昨年の12月にNHKの歴史秘話ヒストリアで「天皇の先生になった男小泉信三」が放映された。小泉信三氏は、昭和24年に東宮御教育常時参与に就任し、終戦直後の苦難の時代、新しい皇室の在り方を模索し続け、美智子妃を迎えるなど象徴天皇制の基盤を作った人物として紹介された。同時に、小泉氏は先生役として、時には涙を流すほどの思いをもって皇太子(現在の天皇)に『忠恕』の精神、つまり自分の良心に忠実で、他人を思いやる心をご指導したとのことである。素晴らしい人格者であったようである。
私も小泉信三氏については、慶應義塾大学の塾長だった大先輩であることぐらいしか知識がなかったが、小泉氏には次のような顔があったようだ。

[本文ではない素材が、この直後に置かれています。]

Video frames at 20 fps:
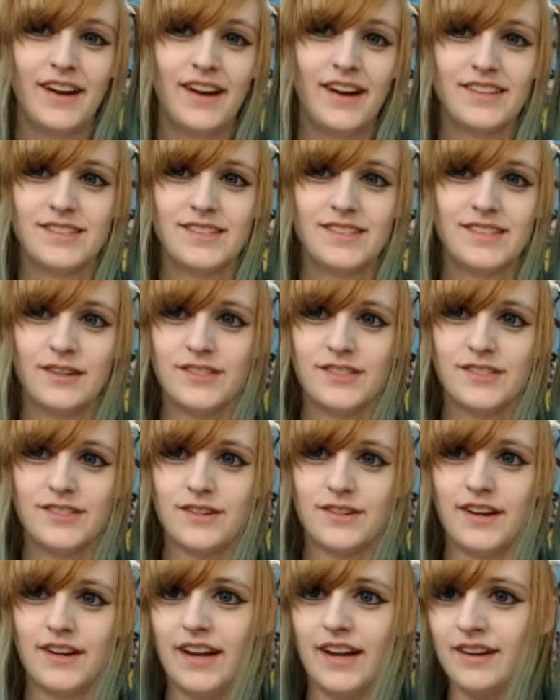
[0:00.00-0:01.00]
you had
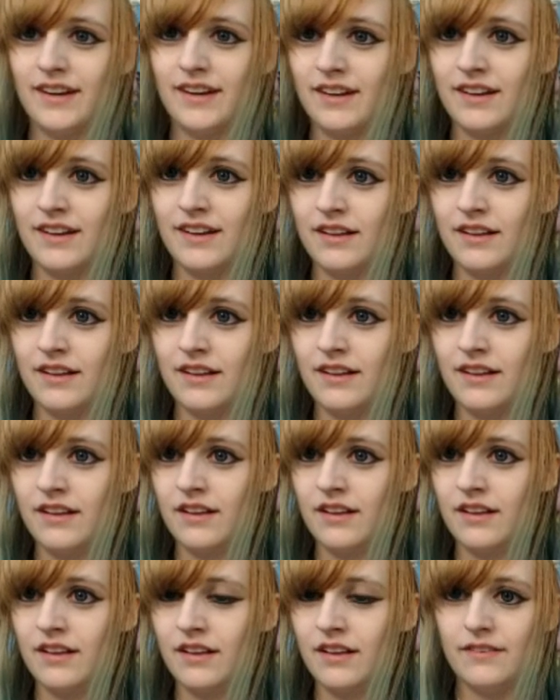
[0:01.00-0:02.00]
surgery.
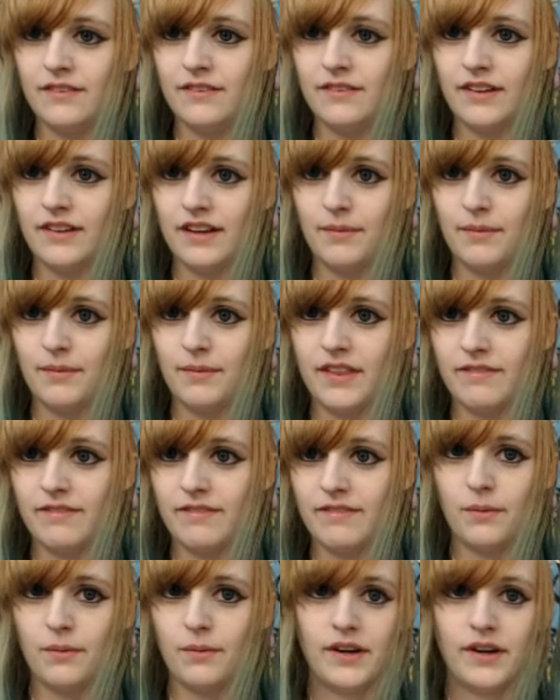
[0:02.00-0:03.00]
Yeah, give me that
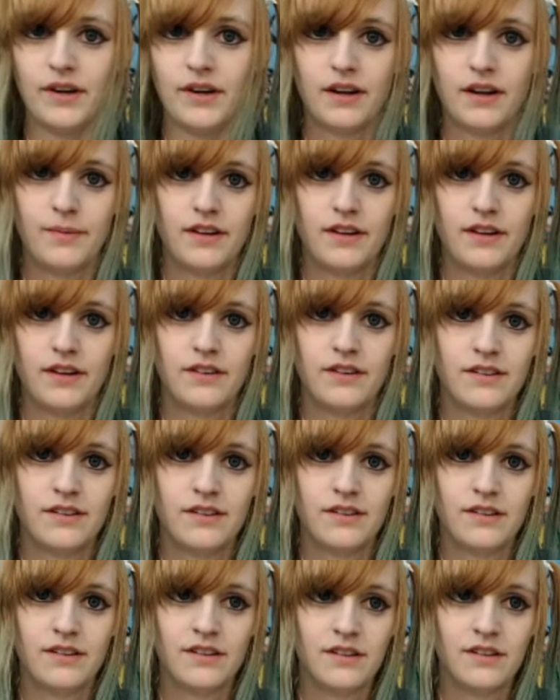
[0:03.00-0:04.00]
fingerprint, come
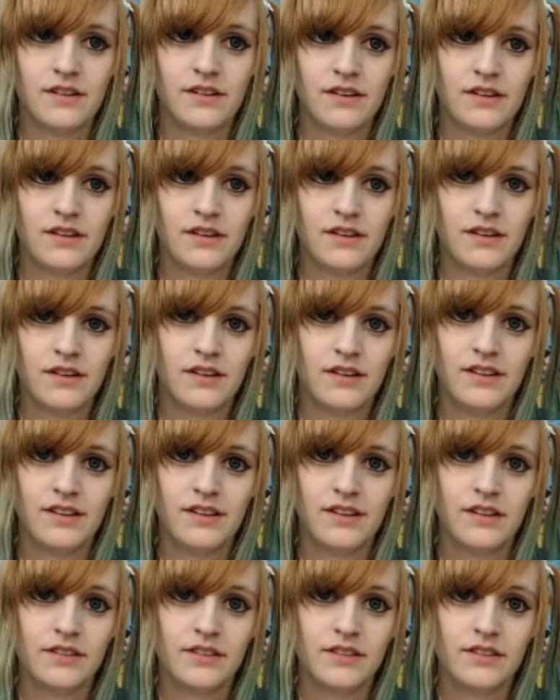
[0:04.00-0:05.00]
on.
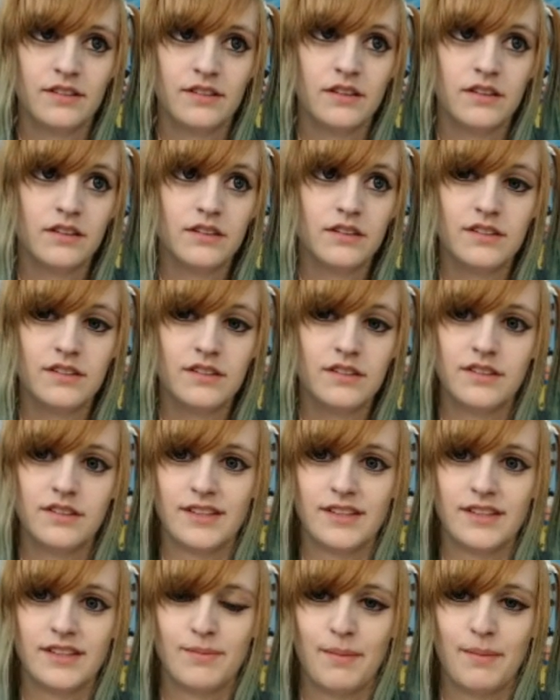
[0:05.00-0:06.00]

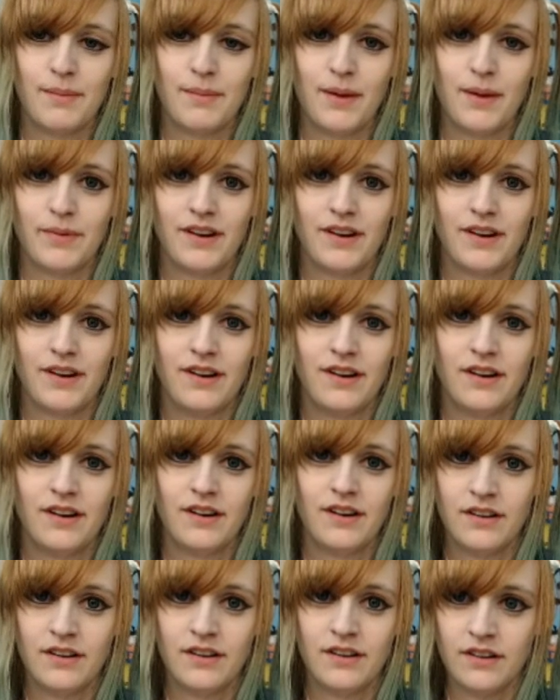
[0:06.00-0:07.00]
Touch my paper.
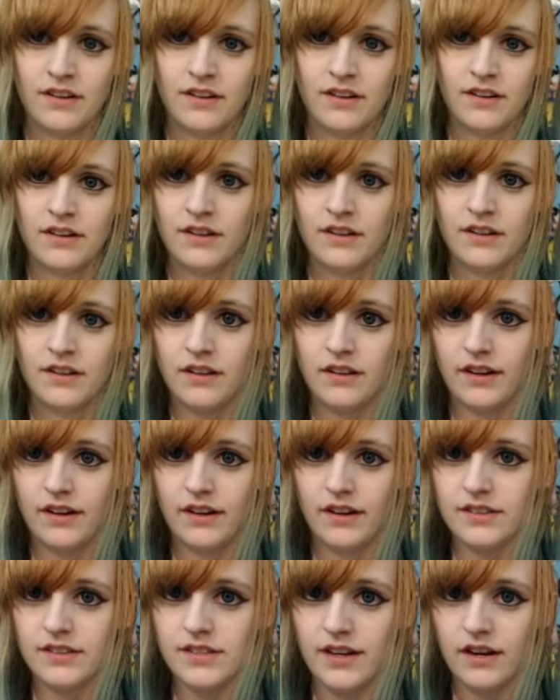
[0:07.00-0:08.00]

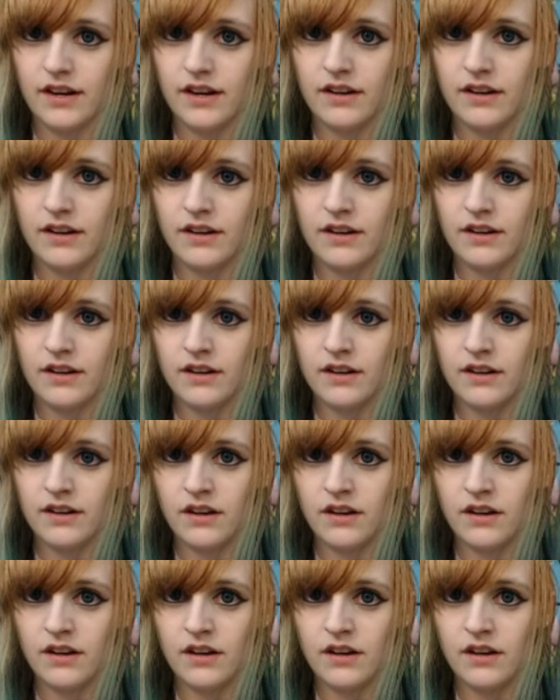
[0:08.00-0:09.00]
Alright, let's see here.
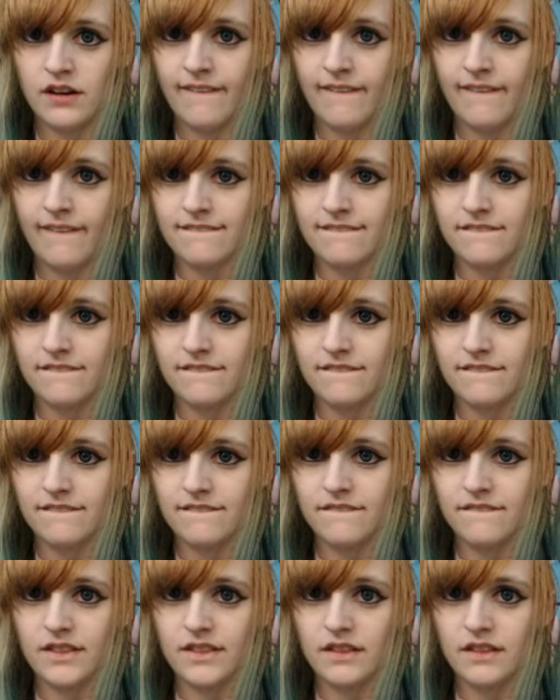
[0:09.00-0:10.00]

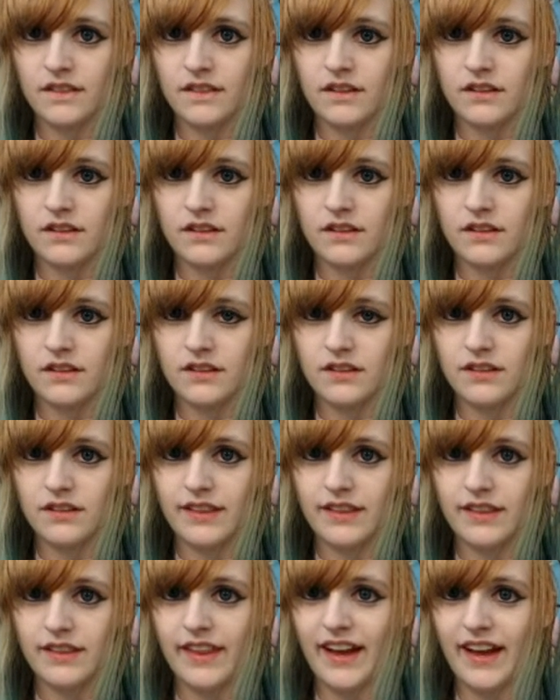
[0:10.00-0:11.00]
Mmm,
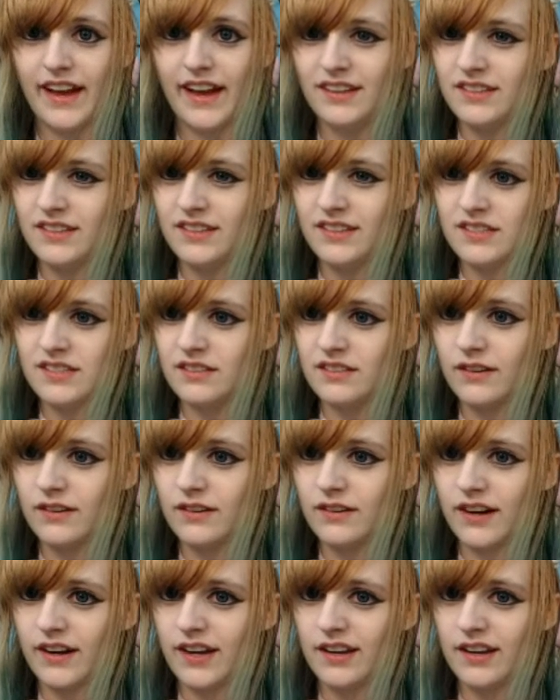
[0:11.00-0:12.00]
that doesn't look
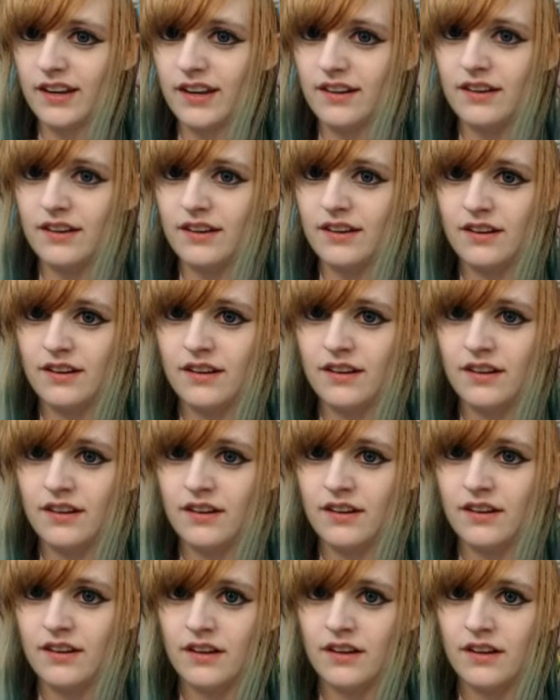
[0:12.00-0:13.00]
right.
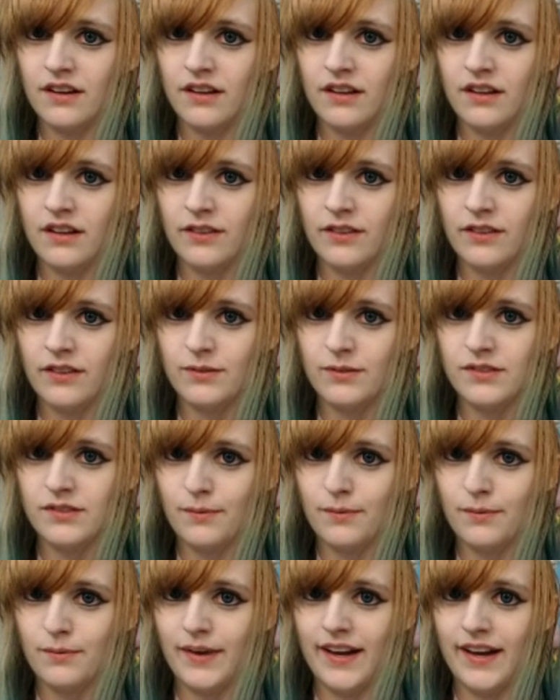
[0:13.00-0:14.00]
Those
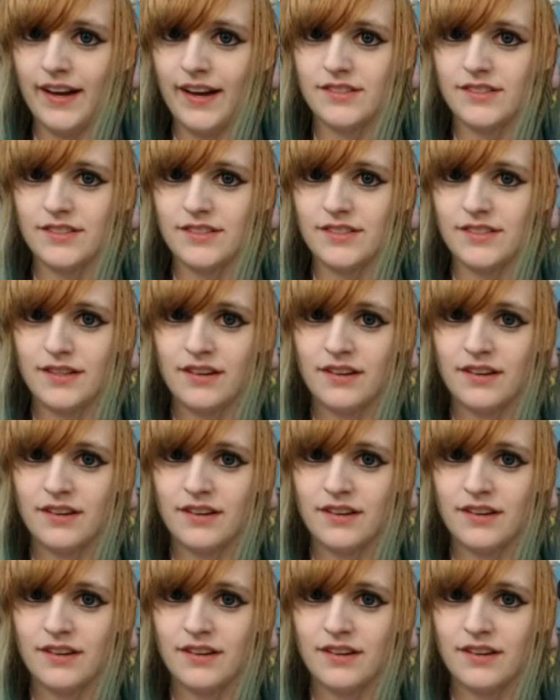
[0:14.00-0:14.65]
don't match.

一つ目は学者としての顔で、慶応義塾大学教授として、デヴィット・リカードの経済学を講じ、自由主義経済の重要性を説き、共産主義・マルクス経済学に対して徹頭徹尾合理的な批判を加えた。
二つ目はスポーツの愛好家としての顔である。慶應義塾大学では塾長就任前は庭球部部長をつとめ、体育会の発展にも尽力した。「練習は不可能を可能にする」という有名な言葉を残している。また、当局の反対を押し切って、出陣学徒壮行早慶戦いわゆる最後の早慶戦を挙行し、戦地に行かざるを得ない学生に最後の思い出を残した。
そして三つ目が皇太子の家庭教師としての顔である。天皇陛下は小泉信三の教えを心に刻み込まれおり、好きな言葉として『忠恕』を上げられている。その精神をもって、日本各地を尋ねられ沢山の人々と多くの時間を過ごされ、象徴天皇としての役割を全うされようとしている。

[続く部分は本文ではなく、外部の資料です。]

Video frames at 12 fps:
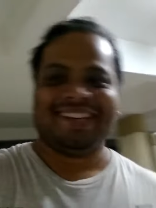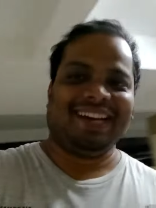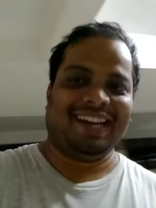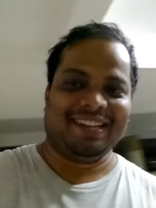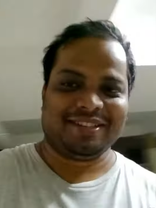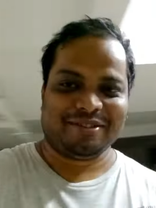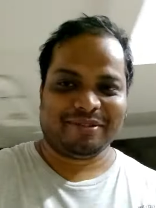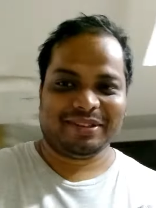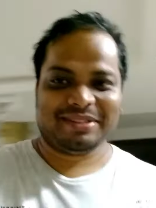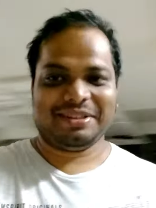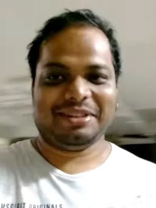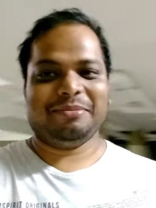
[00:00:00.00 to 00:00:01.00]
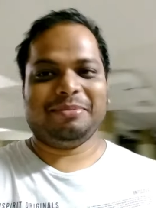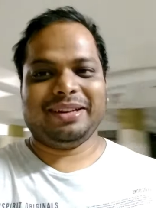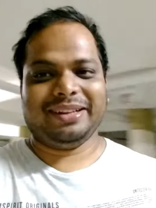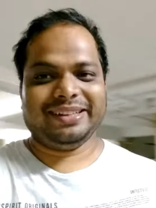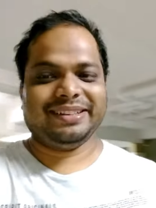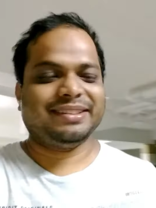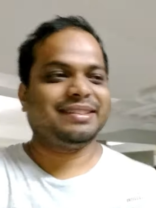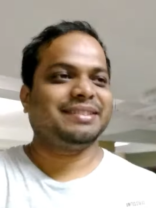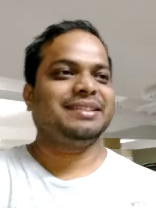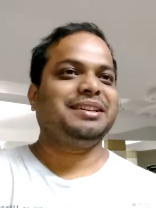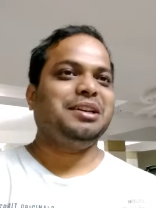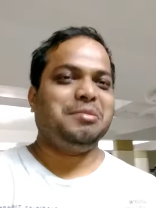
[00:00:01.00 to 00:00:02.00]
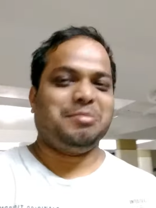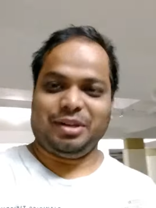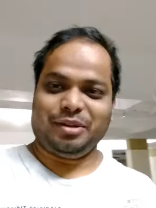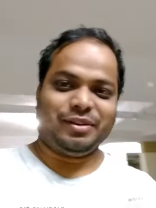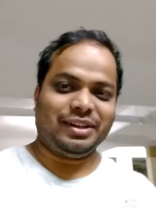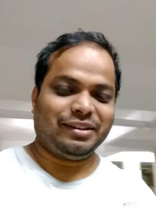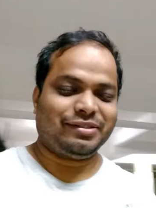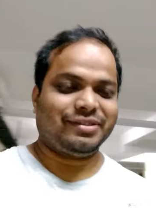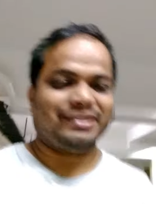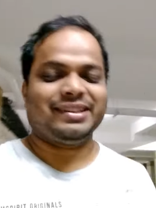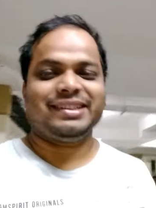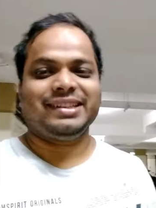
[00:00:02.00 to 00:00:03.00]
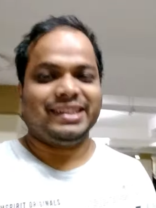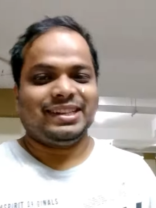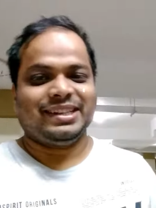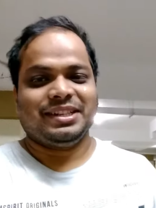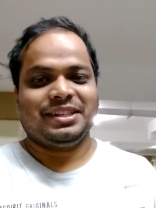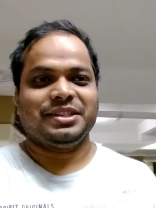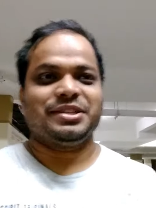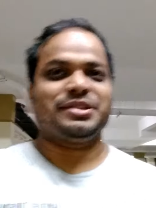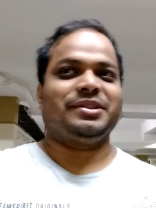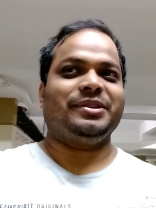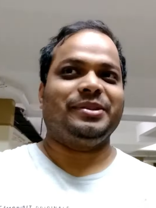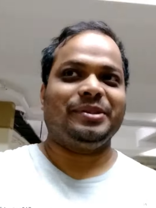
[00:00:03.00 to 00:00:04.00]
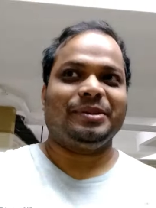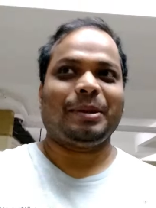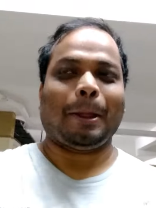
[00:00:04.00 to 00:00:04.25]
as requested by my wife so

天皇陛下は昨年の誕生日の記者会見で「私は成年皇族として人生の歩みを始めてほどなく、現在の皇后と出会い、深い信頼の下、同伴を求め、爾来この伴侶とともに、これまでの旅を続けてきました。天皇としての旅を終えようとしている今、私はこれまで、象徴としての私の立場を受け入れ、私を支え続けてくれた多くの国民に衷心より感謝するとともに、自らも国民の一人であった皇后が、私の人生の旅に加わり、60年という長い年月、皇室と国民の双方の献身、真心をもって果たしてきたことを、心よりねぎらいたく思います。」と言葉を震わせながら述べられた。
私は、この言葉を聞いて、天皇陛下は全力で象徴天皇としての役目を果たされてきたのだと改めて感銘を受けた。このような方を象徴天皇として戴くことができたということを誇りに思うとともに、感謝をもって退位をお見送りしたいと思う。